Throughout the year 2017, 96 countries improved their scores (meaning that terrorist attacks declined), while 46 countries deteriorated (meaning they suffered more terrorist attacks). The largest degradations took place in Somalia and Egypt due to large-scale attacks taking place on their soil.
The Global Terrorism Index was presented in Madrid in collaboration with Club de Madrid (CdM) and the Instituto de Cuestiones Internacionales y Política Exterior (INCIPE) is produced annually by the IEP, an organization that seeks to create a world that is more peaceful and fulfilling and that also releases the Global Peace Index.
When discussing the drivers of terrorism, Mr Stroobants highlighted how a lack of democratic development often fuels conflict and violence, which leads to an increase in terrorism.

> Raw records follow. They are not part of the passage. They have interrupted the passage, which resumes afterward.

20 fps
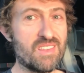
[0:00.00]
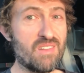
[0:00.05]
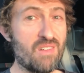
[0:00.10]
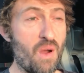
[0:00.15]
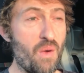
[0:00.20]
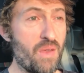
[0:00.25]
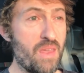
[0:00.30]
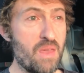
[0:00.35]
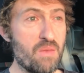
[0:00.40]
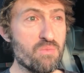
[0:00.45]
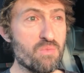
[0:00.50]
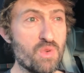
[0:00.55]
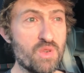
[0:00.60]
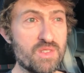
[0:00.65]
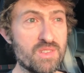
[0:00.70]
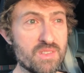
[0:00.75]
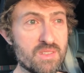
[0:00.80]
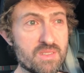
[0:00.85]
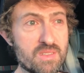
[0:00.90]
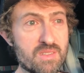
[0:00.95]
They're OEM
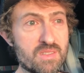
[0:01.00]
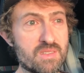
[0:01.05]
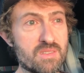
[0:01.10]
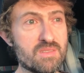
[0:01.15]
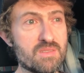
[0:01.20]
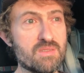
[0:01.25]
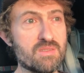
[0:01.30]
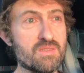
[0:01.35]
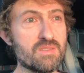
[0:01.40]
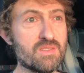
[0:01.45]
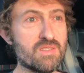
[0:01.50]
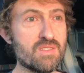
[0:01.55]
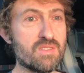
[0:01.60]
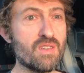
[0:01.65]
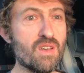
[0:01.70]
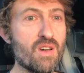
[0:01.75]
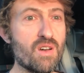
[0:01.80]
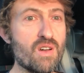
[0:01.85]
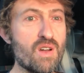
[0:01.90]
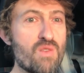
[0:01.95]
bushes,
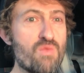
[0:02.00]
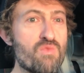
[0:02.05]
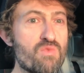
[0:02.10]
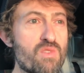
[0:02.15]
so I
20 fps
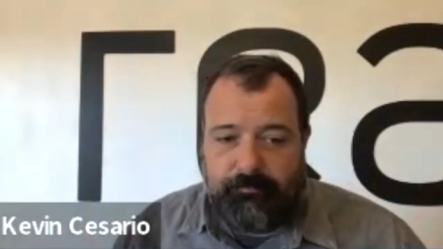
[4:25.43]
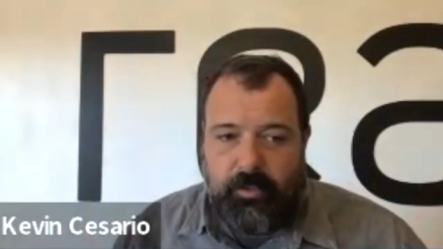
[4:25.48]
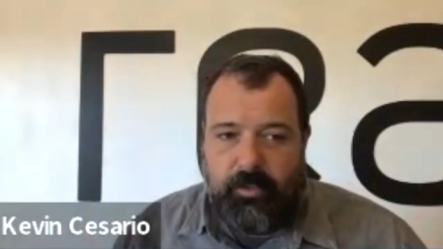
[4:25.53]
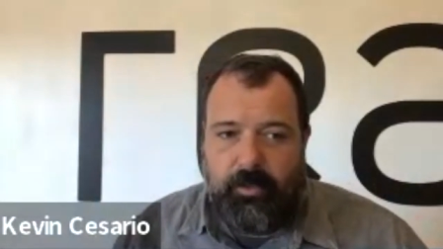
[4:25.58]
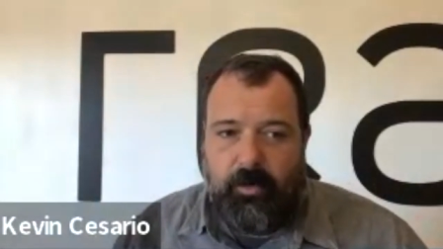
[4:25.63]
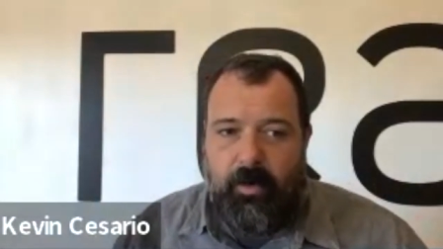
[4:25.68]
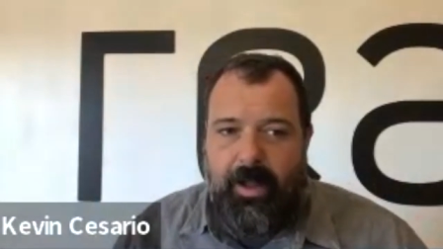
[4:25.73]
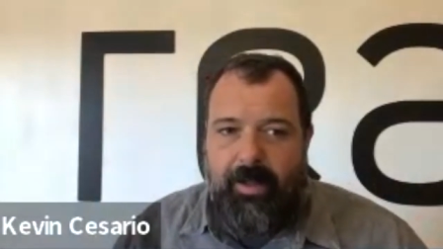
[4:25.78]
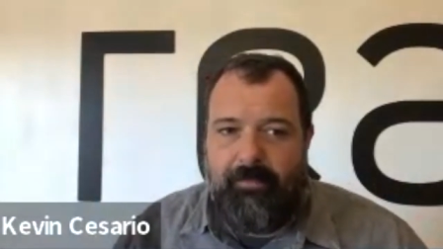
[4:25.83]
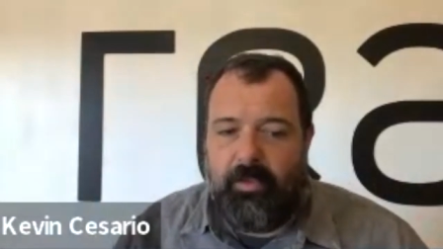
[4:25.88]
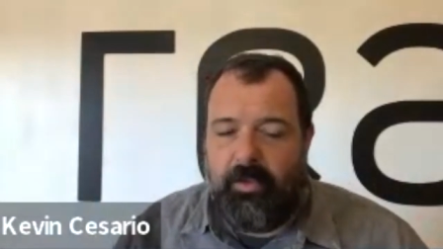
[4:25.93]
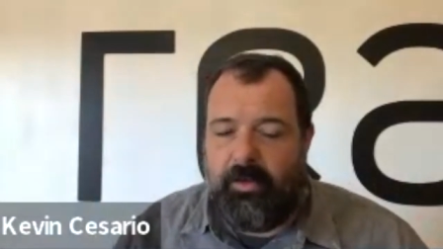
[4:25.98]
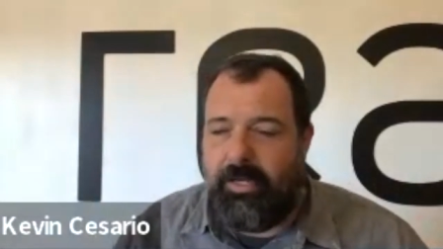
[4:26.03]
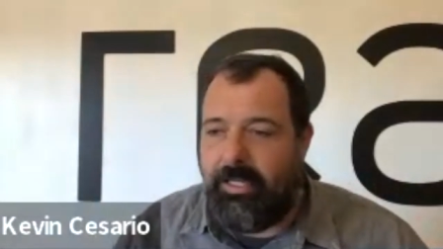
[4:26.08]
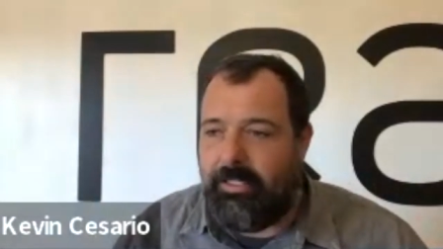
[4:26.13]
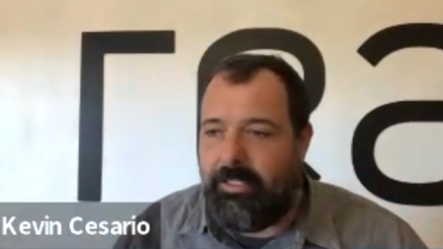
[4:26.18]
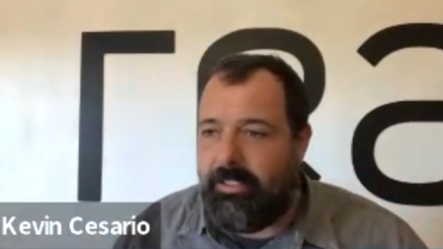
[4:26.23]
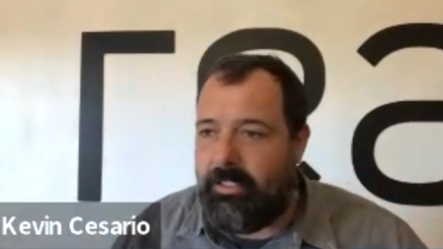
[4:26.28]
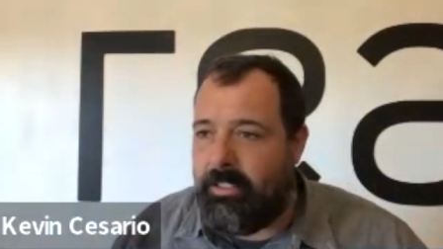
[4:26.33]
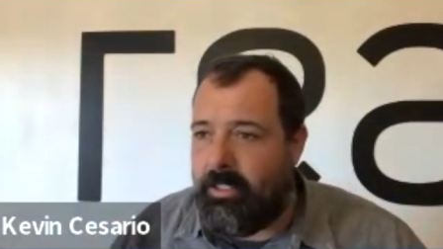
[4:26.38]
you don't have to
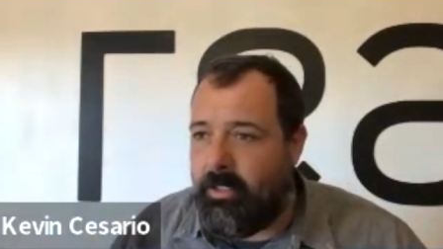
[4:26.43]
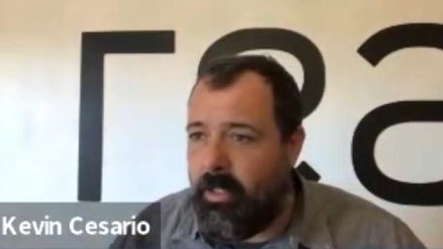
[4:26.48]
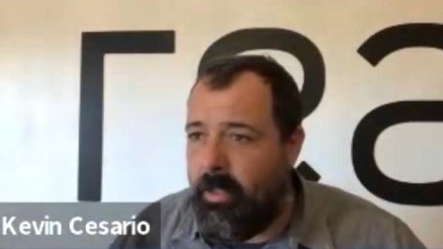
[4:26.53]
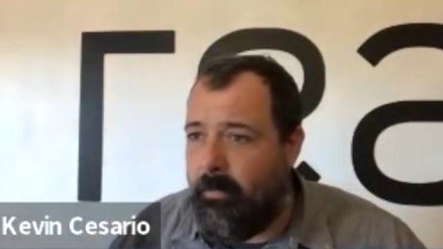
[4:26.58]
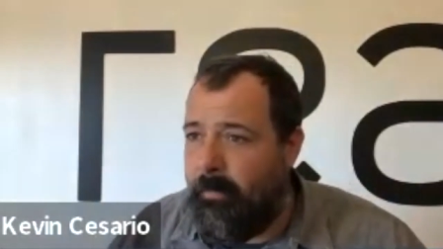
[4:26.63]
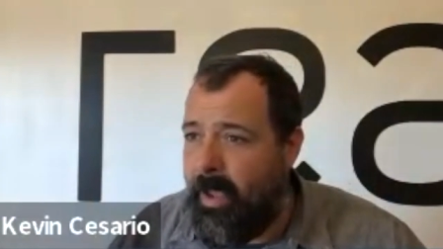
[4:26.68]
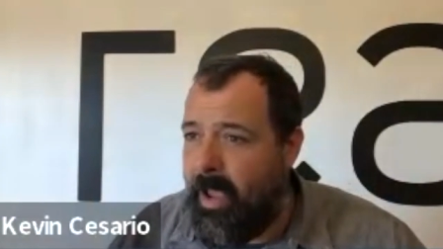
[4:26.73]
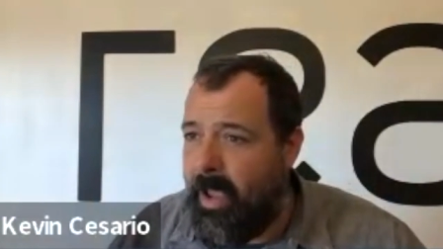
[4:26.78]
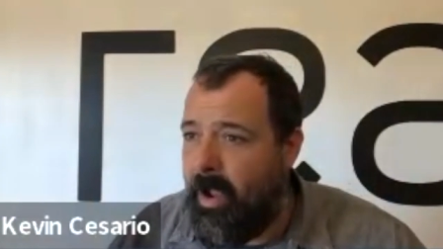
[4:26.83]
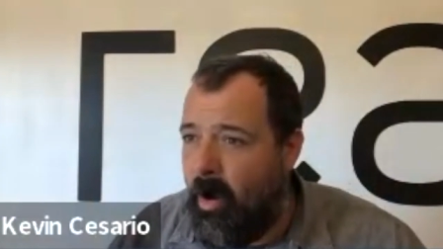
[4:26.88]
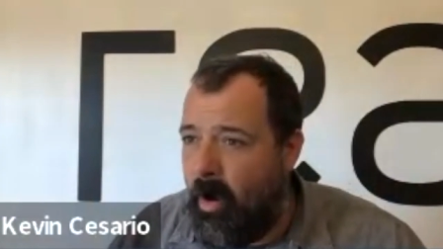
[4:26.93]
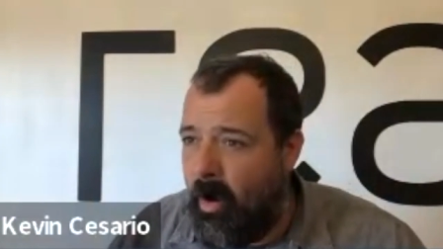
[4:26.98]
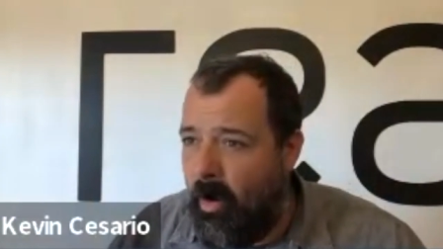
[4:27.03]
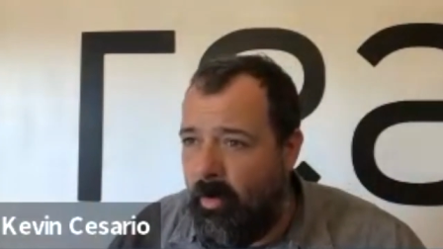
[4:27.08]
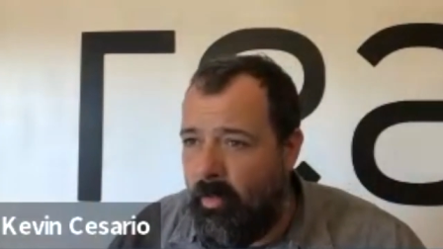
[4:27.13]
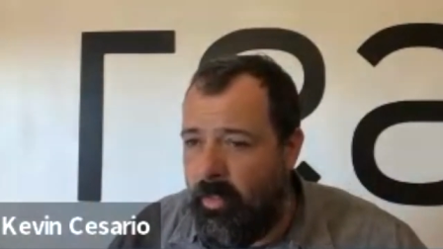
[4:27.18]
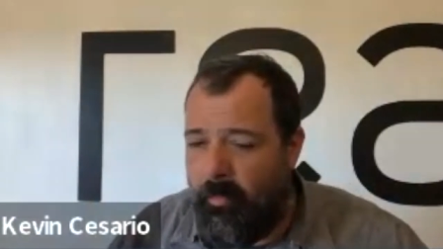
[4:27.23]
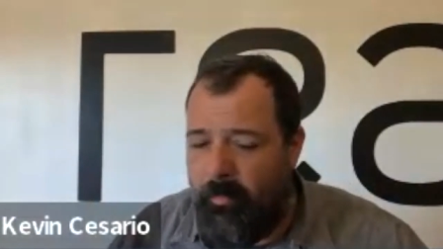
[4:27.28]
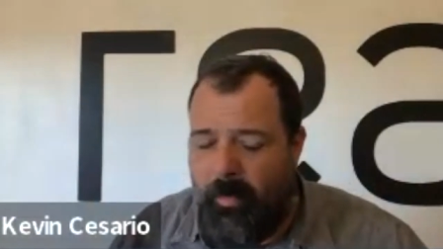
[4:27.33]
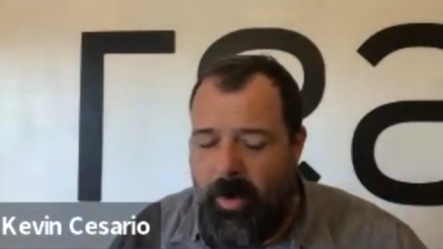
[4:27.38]
necessarily pay
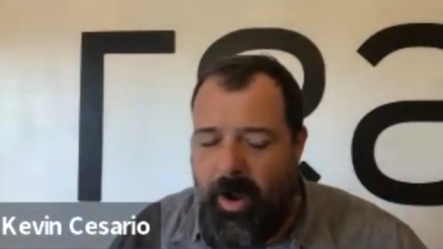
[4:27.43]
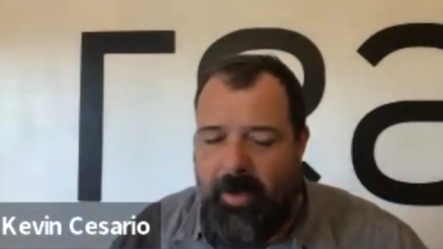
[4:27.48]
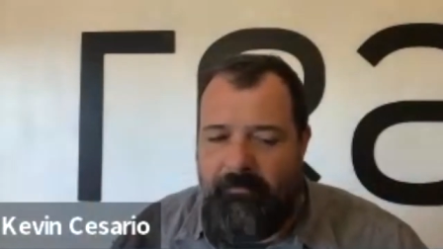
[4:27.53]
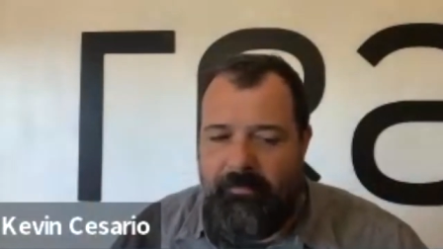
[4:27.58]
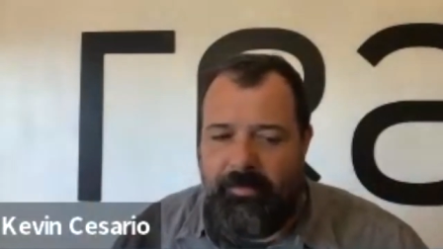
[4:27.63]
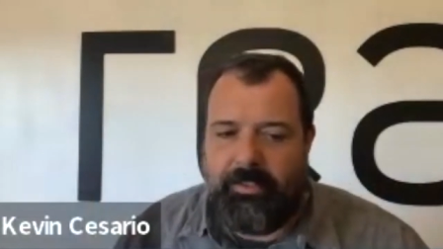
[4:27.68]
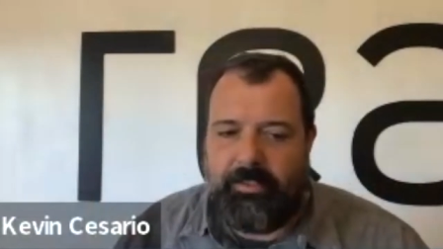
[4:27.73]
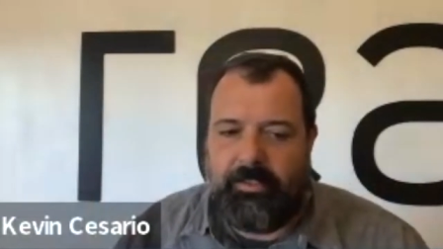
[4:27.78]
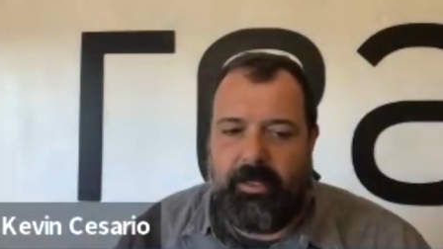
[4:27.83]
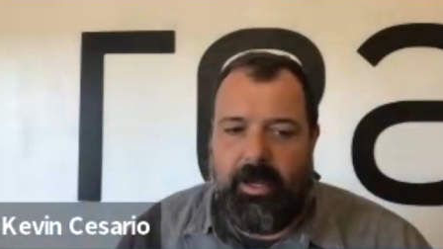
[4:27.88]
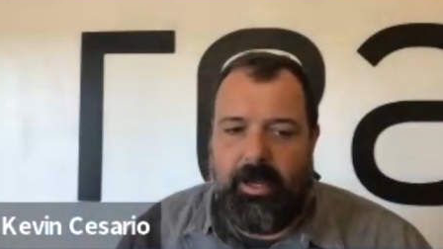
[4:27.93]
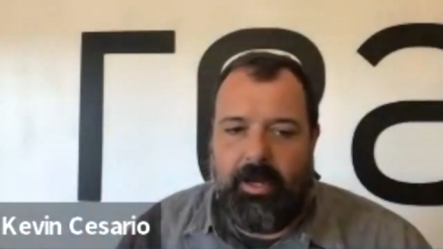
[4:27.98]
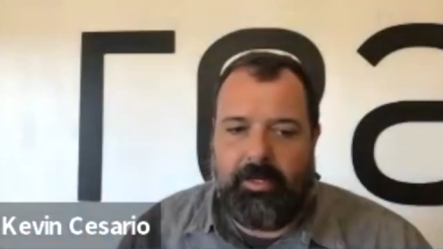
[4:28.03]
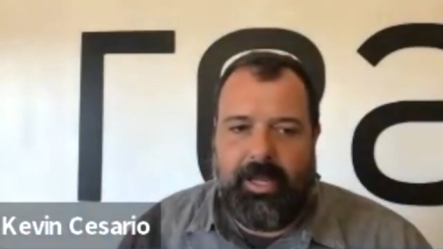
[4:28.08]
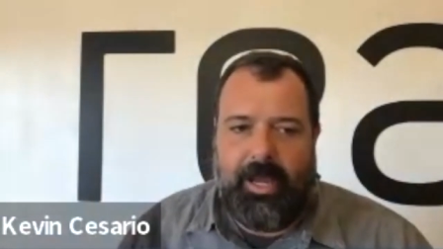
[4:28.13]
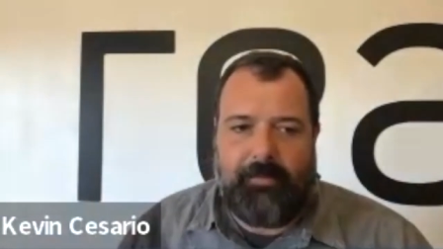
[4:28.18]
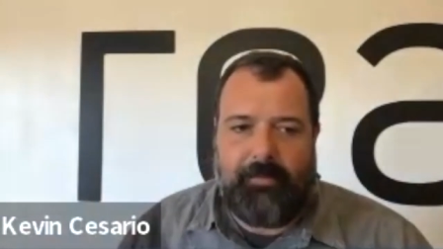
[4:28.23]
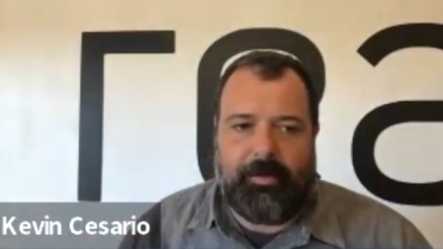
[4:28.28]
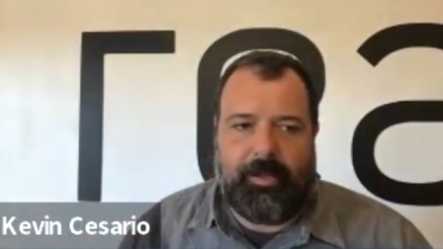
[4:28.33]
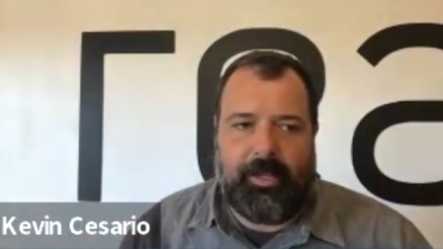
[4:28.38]
all the profits on
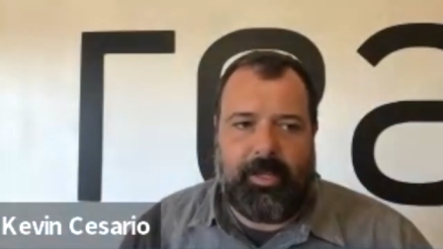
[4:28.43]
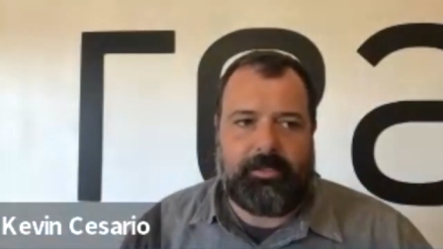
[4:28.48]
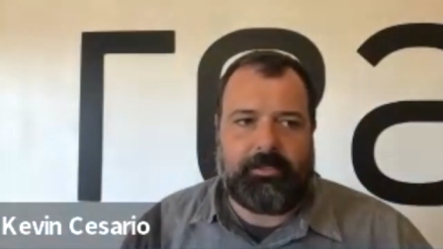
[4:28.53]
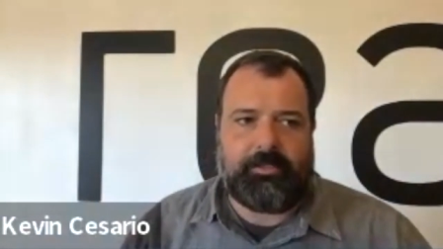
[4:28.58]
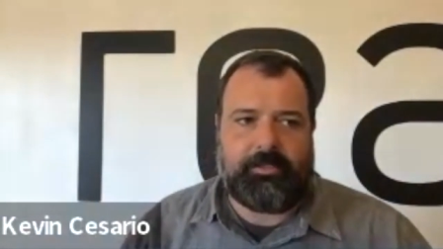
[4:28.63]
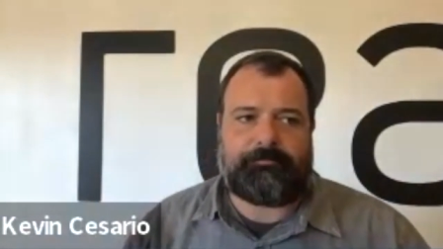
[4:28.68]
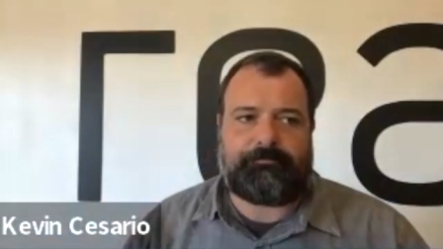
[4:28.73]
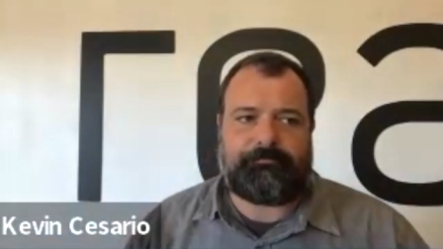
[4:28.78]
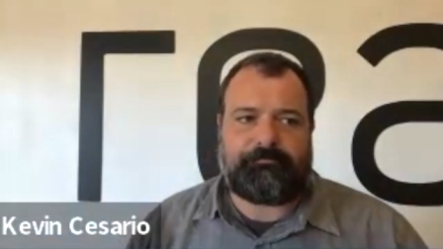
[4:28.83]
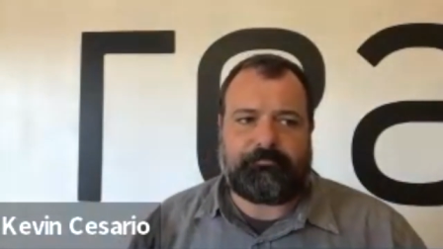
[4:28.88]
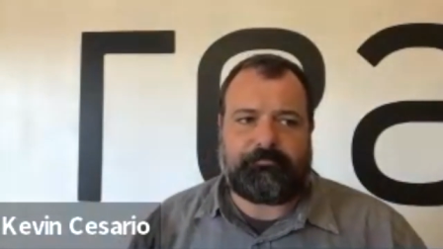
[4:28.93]
capital gains.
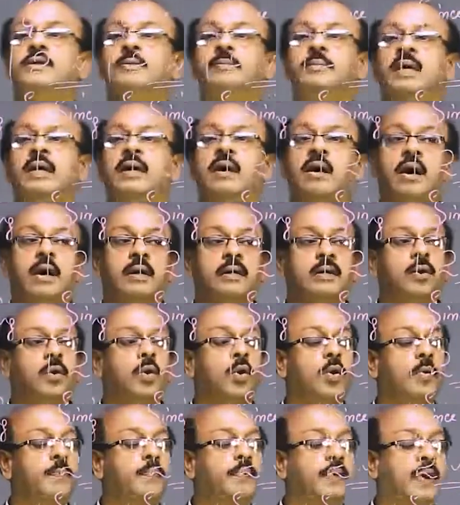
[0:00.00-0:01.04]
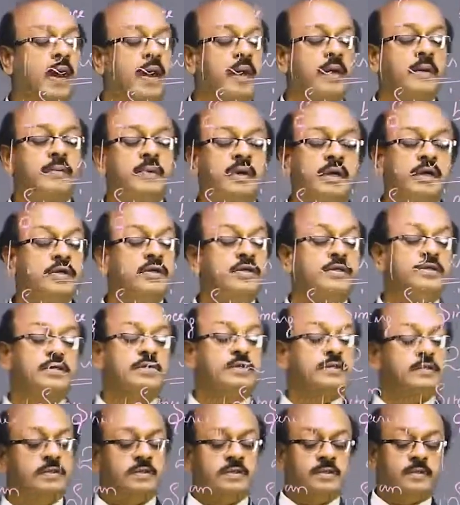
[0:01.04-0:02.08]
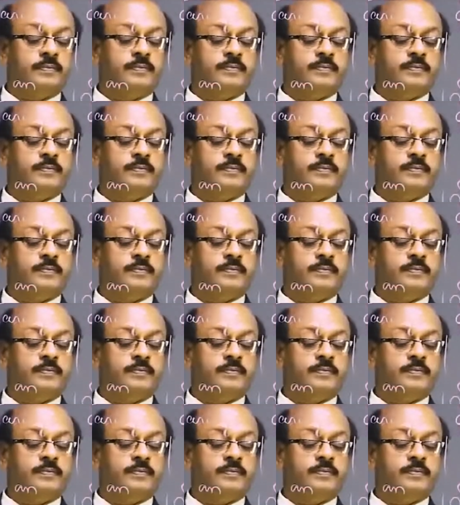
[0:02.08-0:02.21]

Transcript: b are co-prime integers.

CdM’s work in projects such as Shared Societies and Preventing Violent Extremism, as well as the general goal of the organization – democratic development – can contribute in this area.
Terrorism fell steadily in Europe
Deaths by terrorism in Europe fell by 75% in 2017 after a sustained increase between 2013 and 2016. Still, one has to note that Western Europe and North America account for only 1% of the terrorist incidents that take place globally.
“Attacks like the ones in Paris and Brussels should normally not occur anymore”, said the Director of Operations for Europe and the MENA region at the Institute for Economics and Peace.
The defeat of Daesh has strained the logistical capabilities of the terrorist group, limiting its ability to perpetrate large-scale attacks, like the ones that struck Paris and Brussels. Despite their financial and territorial losses, Daesh remained the deadliest terrorist group, albeit deaths attributed to them fell sharply.
On a negative side, the Global Terrorism Index finds that terrorism is still very much a global phenomenon since 67 different countries across the globe registered at least one death from terrorism. The report also points to a rise in far-right terrorism during 2017.
Drivers of terrorism
In developed countries, the Global Terrorism Index finds that a lack of inclusion, social cohesion and alienation are intrinsically linked to the radicalisation of individuals that might then perpetrate terrorist attacks. Mr Stroobants said he has advised governments in Western Europe to pay closer attention to the last phase of migration: integration. But is there a link between migration in terrorism?
“The only connection between terrorism and migration is that terrorism produces migration”, said Mr Stroobants, who added that having crushed “Daesh’s capabilities”, Western powers have not defeated its “ideology” or the root causes behind radicalisation. Governments should focus much more on the causes now.
Another important driver for terrorism is violent conflict. Over 99% of deaths related to terrorism have occurred in countries that are involved in one. Similarly, the Global Terrorism Index finds that countries that suffered from foreign interventions also register a rise in terrorist activity.